§ 6. Mr. Barry Jones
asked the Secretary of State for Employment by how much unemployment has risen since May 1979.
§ Mr. Jones
Does the right hon. Gentleman understand that we in the regions are terrified at the prospect of another massive rise in unemployment? Does he realise that in Wales the steel, textiles and paper-making industries are pitifully vulnerable under this Government's policies? When will the Government change their policies and give some hope and some aid to our communities?
§ Mr. Prior
There has not been any alternative but to take the measures on steel that have been taken. The hon. Gentleman will know that we have pumped into the steel industry this year, at enormous cost, getting on for £1,000 million and that, until we achieve a steel industry that is as efficient as that of our competitors, we shall be in trouble. It is not a question of a Government turning a blind eye to the steel industry. We have put in a great deal of money.
§ Mr. Alton
Is the Secretary of State aware that unemployment in my constituency is now in the region of 34 per cent. and that in the city of Liverpool over 100,000 people are out of work?

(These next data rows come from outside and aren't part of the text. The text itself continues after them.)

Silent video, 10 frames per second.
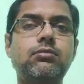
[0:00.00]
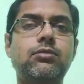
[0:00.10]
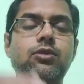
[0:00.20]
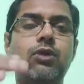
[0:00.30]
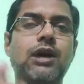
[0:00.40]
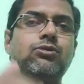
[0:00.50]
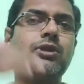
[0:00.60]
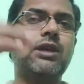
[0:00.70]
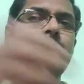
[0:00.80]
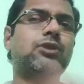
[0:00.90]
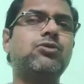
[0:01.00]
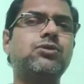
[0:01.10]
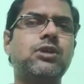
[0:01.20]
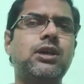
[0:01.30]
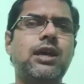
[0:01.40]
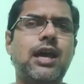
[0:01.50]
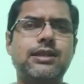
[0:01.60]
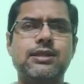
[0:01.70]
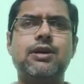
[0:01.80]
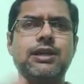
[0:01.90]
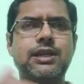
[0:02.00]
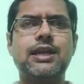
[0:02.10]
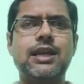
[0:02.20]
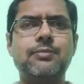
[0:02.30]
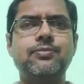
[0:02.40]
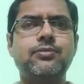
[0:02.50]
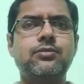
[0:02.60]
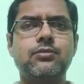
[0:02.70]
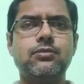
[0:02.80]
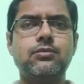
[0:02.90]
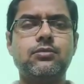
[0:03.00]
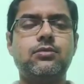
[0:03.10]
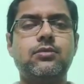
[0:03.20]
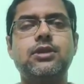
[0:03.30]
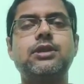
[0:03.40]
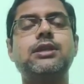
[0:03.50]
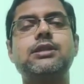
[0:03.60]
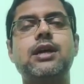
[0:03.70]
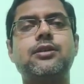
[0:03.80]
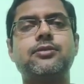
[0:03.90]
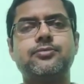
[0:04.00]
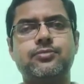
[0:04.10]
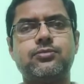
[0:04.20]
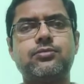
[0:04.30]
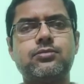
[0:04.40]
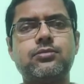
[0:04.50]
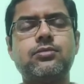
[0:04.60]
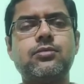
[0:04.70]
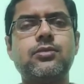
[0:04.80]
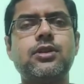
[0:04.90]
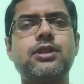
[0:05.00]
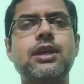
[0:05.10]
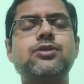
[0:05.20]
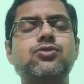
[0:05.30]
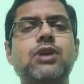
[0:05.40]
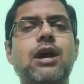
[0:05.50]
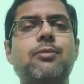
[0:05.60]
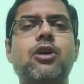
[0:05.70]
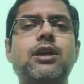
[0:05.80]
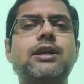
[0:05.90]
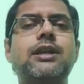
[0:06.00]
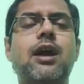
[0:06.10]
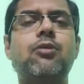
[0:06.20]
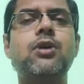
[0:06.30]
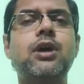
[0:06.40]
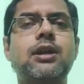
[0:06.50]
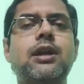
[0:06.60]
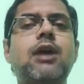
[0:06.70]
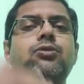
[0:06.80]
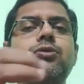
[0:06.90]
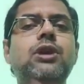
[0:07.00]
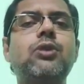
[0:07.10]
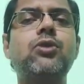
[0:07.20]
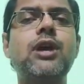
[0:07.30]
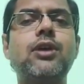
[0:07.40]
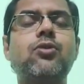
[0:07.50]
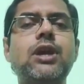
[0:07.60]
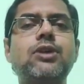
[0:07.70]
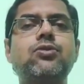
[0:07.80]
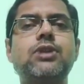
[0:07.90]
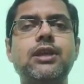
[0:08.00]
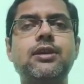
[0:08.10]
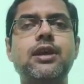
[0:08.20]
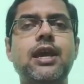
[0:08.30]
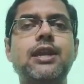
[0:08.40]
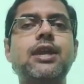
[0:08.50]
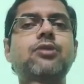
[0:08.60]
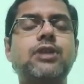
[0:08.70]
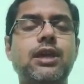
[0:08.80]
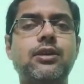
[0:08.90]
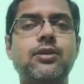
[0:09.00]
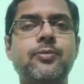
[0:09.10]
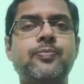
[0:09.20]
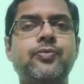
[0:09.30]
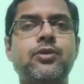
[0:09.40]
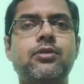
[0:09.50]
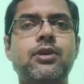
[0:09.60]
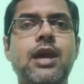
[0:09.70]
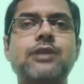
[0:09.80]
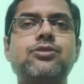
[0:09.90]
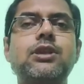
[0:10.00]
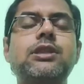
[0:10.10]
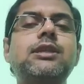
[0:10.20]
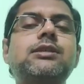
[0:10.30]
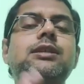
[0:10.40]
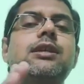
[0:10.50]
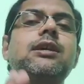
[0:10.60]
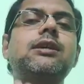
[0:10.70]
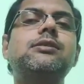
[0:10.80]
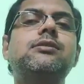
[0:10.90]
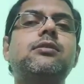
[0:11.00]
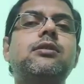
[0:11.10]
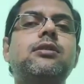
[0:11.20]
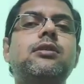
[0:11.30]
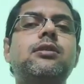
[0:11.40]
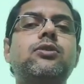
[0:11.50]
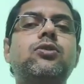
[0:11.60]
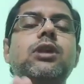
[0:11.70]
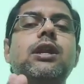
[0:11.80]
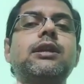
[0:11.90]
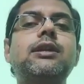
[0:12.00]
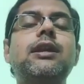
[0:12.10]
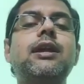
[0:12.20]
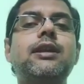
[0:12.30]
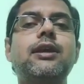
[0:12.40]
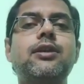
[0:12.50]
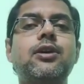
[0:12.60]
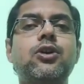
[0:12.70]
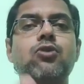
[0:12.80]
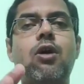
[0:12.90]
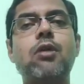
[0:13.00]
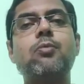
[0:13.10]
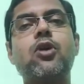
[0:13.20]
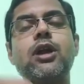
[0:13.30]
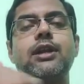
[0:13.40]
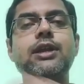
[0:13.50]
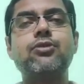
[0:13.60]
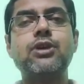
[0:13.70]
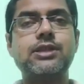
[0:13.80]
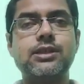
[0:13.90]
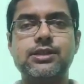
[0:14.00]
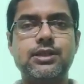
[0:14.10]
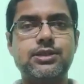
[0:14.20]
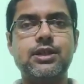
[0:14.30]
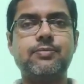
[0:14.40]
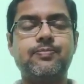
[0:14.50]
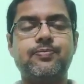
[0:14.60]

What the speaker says: what we can use as our TLM, these are things we have already now. Now today we are going to read a new thing. Actually this thing is totally related to our modern education system,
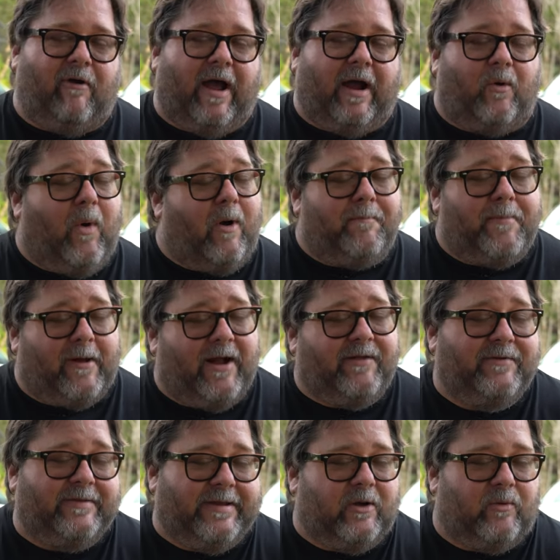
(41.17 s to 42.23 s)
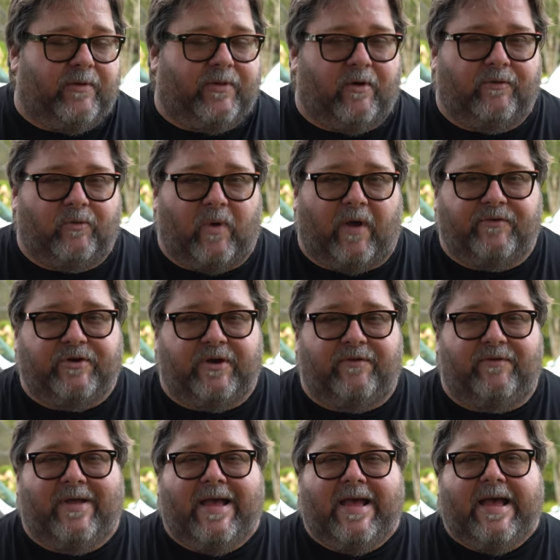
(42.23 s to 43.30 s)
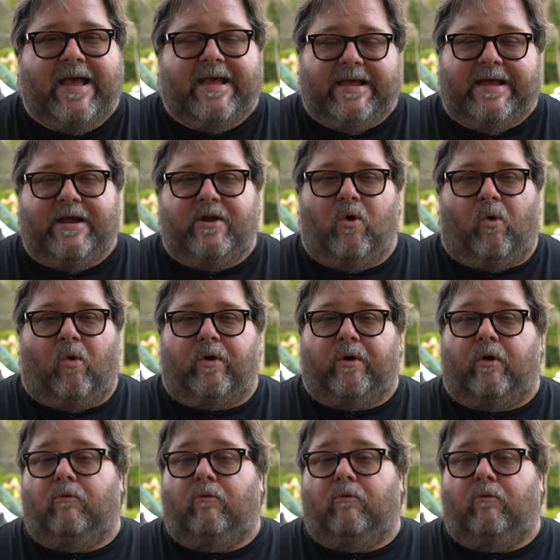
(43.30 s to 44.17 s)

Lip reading: Rack? Well, let's deal with those questions in order.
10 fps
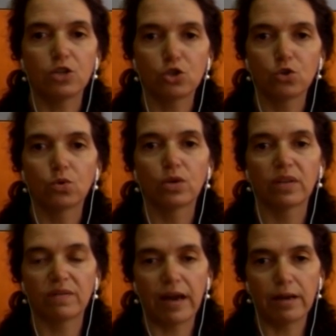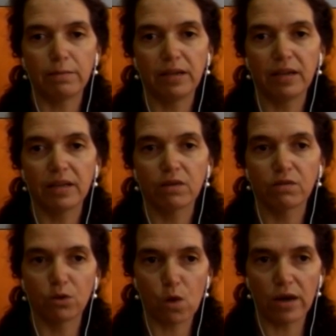ensure the viability of
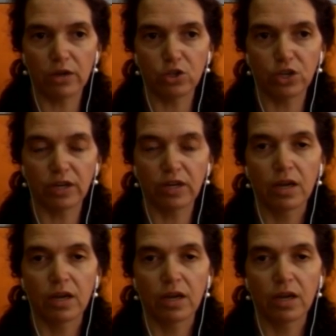the watershed.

Is he also aware that people in the city of Liverpool and on Merseyside are angry 1084 at the sort of prevarications of the Secretary of State and the Prime Minister in suggesting that we should create a nation of Dick Whittingtons in which people go off to seek their fortune? Will the Secretary of State tell the House where the people of Liverpool are supposed to go to find these jobs?
§ Mr. Prior
I have never said that people can move as easily as that from one part of the country to another. I recognise the difficulties. I recently had a very good meeting—a very understanding meeting—with members of the Liverpool council. It put important matters to me which I am considering. I was only sorry that on that occasion we were not joined by the Labour group.
§ Sir Anthony Meyer
Will my right hon. Friend exert his great influence in Cabinet to ensure that the cuts in Government expenditure, which are certainly necessary in order to release resources for the private sector, fall none the less on current consumption rather than on future investment wherein lies the hope of jobs for the future?
§ Mr. Frank Allaun
Does the Secretary of State accept that any further cuts in housing, education and health are bound to increase unemployment? Does he support further cuts?
§ Mr. Prior
It is most important for the Government to bring their own expenditure under control. That means taking tight control of public sector salaries and wages this winter. If we can then bring down the public sector borrowing requirement that will enable interest rates to fall and employment to expand.
§ Mr. Forman
Will my right hon. Friend confirm that the deliberate creation of unemployment is no part of the Government's policy and that hundreds of thousands of people, including young people, are being helped under the Government's programmes and being kept off the unemployment register?
§ Mr. Prior
A total of 470,000 people are being helped through Government 1085 programmes, including the youth opportunities programme. It is no part of the Government's policy to create unemployment. It is a part of the Government's policy to bring down the rate of inflation. Without bringing down the rate of inflation we stand no long-term chance of curing the unemployment problem. Our efforts are designed in the long term to achieve soundly based full employment.